_Work request_.
Give an unaltered copy of the listing below, minus its pictures.
————————
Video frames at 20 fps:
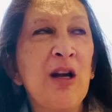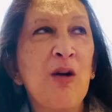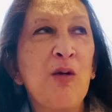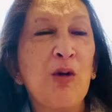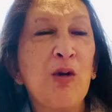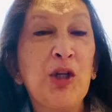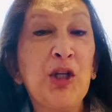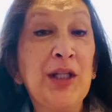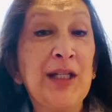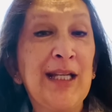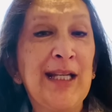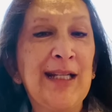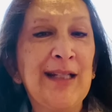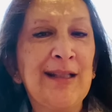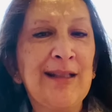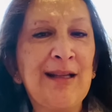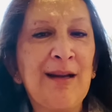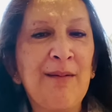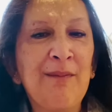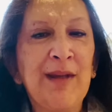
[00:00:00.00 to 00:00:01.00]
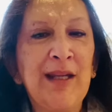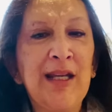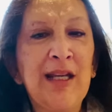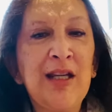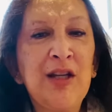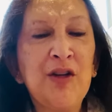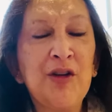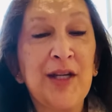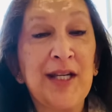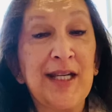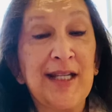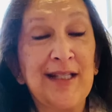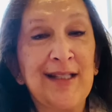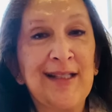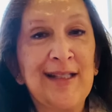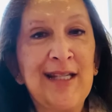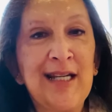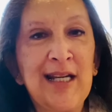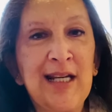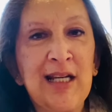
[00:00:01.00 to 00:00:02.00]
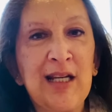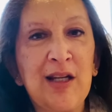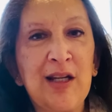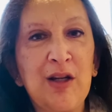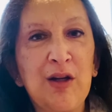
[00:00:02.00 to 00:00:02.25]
where you need something, you get sick,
————————
_Result for this exercise_.
Video frames at 20 fps:
[00:00:00.00 to 00:00:01.00]
[00:00:01.00 to 00:00:02.00]
[00:00:02.00 to 00:00:02.25]
where you need something, you get sick,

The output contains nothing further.